━━ INFORMATION
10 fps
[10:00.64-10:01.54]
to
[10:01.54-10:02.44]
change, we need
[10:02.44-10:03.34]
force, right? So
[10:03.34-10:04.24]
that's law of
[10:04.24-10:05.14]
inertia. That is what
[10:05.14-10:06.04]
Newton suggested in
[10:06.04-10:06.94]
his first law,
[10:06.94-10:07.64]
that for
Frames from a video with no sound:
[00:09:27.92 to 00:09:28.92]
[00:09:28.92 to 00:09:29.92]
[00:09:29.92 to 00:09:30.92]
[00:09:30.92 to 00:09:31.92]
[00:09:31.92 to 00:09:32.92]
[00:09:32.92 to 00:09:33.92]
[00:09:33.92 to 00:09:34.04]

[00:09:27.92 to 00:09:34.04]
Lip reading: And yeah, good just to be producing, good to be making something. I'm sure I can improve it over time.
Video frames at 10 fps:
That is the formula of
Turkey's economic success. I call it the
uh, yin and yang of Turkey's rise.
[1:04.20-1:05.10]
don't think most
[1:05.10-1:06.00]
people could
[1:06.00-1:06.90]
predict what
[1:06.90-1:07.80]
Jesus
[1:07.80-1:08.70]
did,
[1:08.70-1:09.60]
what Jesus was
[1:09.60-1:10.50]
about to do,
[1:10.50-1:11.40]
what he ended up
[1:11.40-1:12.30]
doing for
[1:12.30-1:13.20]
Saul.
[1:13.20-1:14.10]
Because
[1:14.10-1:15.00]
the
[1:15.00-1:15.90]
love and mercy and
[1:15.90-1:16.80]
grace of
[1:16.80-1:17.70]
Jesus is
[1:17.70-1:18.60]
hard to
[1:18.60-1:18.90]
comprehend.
━━━━
**WORK TO BE COMPLETED**
Where the line containing "[1:12.30-1:13.20]" appears in the records above, begin copying and continue through the last line; copy each line exactly and include no others.

**ANSWER SECTION**
[1:12.30-1:13.20]
Saul.
[1:13.20-1:14.10]
Because
[1:14.10-1:15.00]
the
[1:15.00-1:15.90]
love and mercy and
[1:15.90-1:16.80]
grace of
[1:16.80-1:17.70]
Jesus is
[1:17.70-1:18.60]
hard to
[1:18.60-1:18.90]
comprehend.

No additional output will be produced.